Now more is to be done to encourage access to contraception so fewer women are faced with unwanted pregnancies.

The total abortion rate per 1,000 women aged 15 to 44 in Blackpool in 2019 was 26.8, compared to the England rate of 18.7 per 1,000.

Among women aged under 25, the rate in Blackpool has increased from 30 per 1,000 women in 2014 to 35 per 1,000 women in 2020 (compared to 22 nationally).

Among women aged over 25, the rate has increased from 15 per 1,000 in 2014 to 26 per 1,000 in 2020 (compared to around 17 nationally).

Of those women aged under 25 years who had an abortion in 2019, the proportion who had had a previous abortion was 28.3 per cent, similar to 27.7 per cent in England.

Judith Mills, consultant in public health for Blackpool Council, told a meeting of the adult social care and health scrutiny committee: “Abortion rates continue to increase, as in the rest of the country, but it is an area where we need to refocus our efforts.”

This includes to improve services encouraging the use of contraception.

Ms Mills said access to contraception needed to be “totally embedded” in the process when a women chose to have a termination.

But she warned this could be “difficult to achieve because of all the emotional turmoil at that time.”

She added: “The commitment from providers is there and we need to get access to contraception up as high as possible.

“Also in maternity services, we need to make access to contraception as easy as possible.”

Coun Peter Hunter questioned whether women considering a termination, were given all options including going through with their pregnancy as part of the counselling process.

Ms Mills said: “There is a very in-depth counselling and support mechanism to make sure women are making the best decision for them.”

Meanwhile the number of teenage pregnancies in Blackpool remains higher than the national average but the rate has dropped considerably in recent years.

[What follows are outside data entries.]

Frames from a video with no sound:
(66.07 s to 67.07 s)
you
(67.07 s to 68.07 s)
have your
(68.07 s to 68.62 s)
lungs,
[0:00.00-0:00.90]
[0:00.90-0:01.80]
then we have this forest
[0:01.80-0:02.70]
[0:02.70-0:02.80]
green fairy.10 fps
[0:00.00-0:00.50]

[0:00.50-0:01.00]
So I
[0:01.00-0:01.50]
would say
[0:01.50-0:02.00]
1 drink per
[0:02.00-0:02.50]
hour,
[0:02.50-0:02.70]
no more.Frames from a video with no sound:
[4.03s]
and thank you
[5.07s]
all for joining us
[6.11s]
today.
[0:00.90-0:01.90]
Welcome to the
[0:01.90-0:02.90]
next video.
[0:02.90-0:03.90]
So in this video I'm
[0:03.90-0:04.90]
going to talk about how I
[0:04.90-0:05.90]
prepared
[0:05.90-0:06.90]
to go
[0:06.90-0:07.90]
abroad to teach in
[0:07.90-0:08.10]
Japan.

Figures presented to the committee showed in 2019, the conception rate for under-18s in Blackpool was 31.1 per 1,000 girls aged 15 to 17 years, compared to the rate of 15.7 in England.

However this has reduced from a rate of 66.8 per 1,000 girls in 2009 (when the national figure was 37.1).

A council report says: “While Blackpool does have higher teenage pregnancy rate than the national average, overall the gap between Blackpool and England is continuing to narrow.”